Foreign Direct Investment and Sectoral Performance in Tanzania




Although it may seem natural to argue that Foreign Direct Investment (FDI) can bridge the investment gap in developing countries’ economy, which in turn foster economic growth, this paper shows that the effect of FDI vary greatly across sectors. In fact, there is a lack of systematic evidence on the actual impact of FDI on the host country. An empirical analysis using time series data spanning from 1970 to 2015 and applying Error Correction Mechanism, suggests that FDI exerts a negative effect on agriculture value added. Unsurprisingly, FDI tends to have a positive effect on manufacturing, construction and transport, storage and communication sectors. Evidence from the mining sector is not clear despite the fact that the sector constitutes a substantial proportion of FDI inflows. The unexpected negative causal relationship between FDI inflows and agricultural sector in Tanzania could be because of the low level of FDI in the sector relative to other sectors.
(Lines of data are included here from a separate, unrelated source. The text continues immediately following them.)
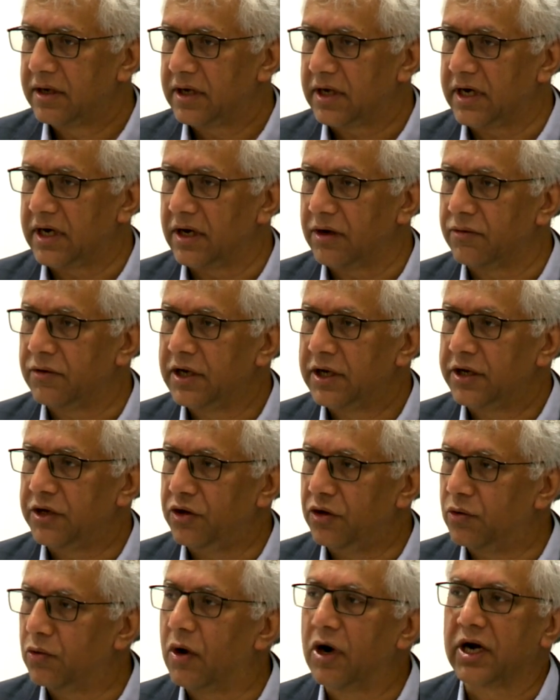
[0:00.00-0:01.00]
You know,
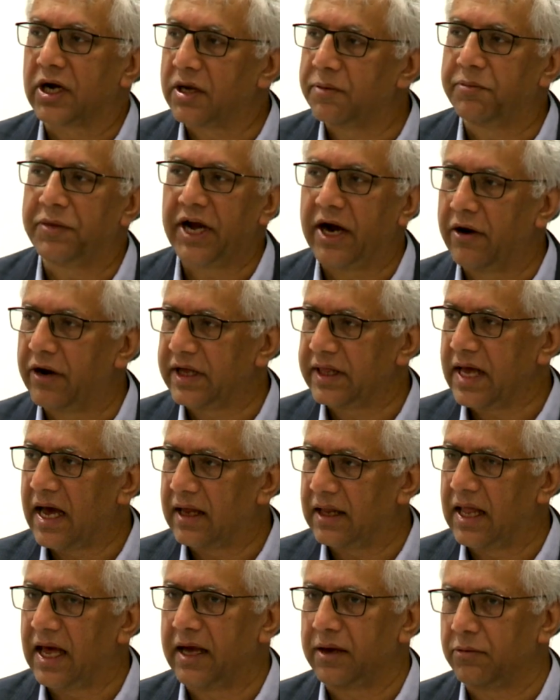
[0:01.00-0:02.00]
you are comparing
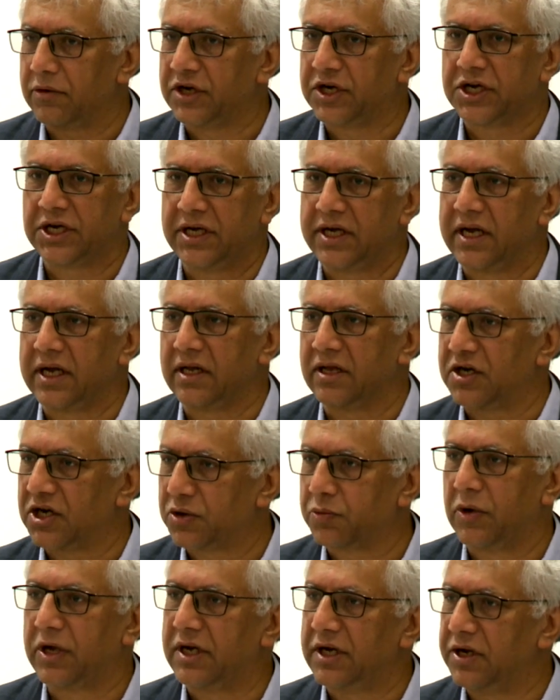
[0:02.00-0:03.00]
that language to English
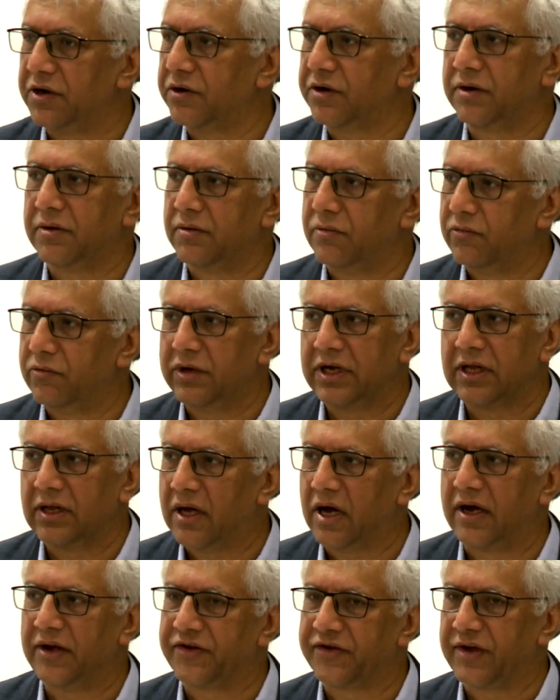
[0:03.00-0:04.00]
when you're
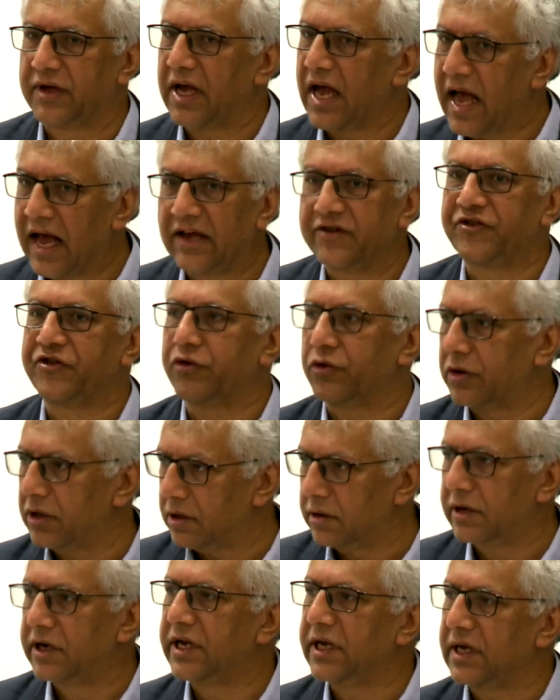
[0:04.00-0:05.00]
realizing, as you're
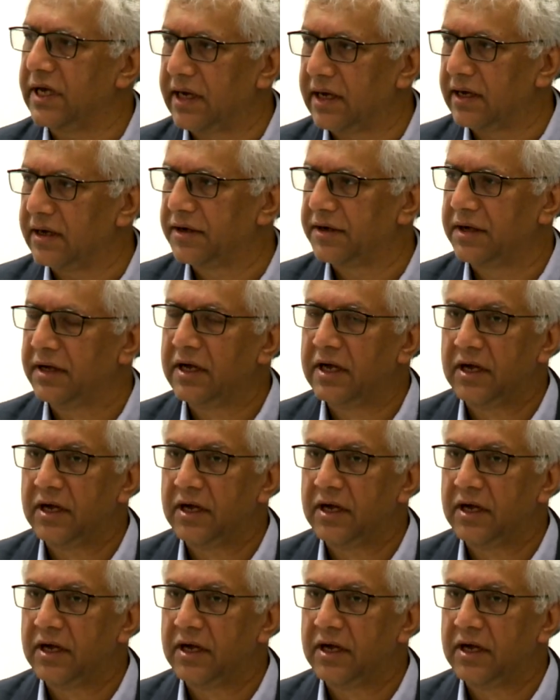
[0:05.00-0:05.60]
learning it,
However, it is possible for FDI to be contributing to the GDP through manufacturing, construction and transport, storage and communication sectors and yet not increasing the welfare of the people in the country. Agriculture sector, which constitutes more than 70 percent of the total labour force, contributes, on average, less than 30 percent, in total GDP. Understandably, FDI in the agricultural sector can improve the welfare in the country than FDI in mining and manufacturing sectors. Given the importance of the subject, it is surprising to find that very little effort has been devoted to quantifying the sources of agricultural decline.


Key words: FDI; Sectoral composition; Agricultural sector; Mining sector and Manufacturing sector

JEL: F23; F36; F43


FDI; Sectoral composition; Agricultural sector; Mining sector and Manufacturing sector.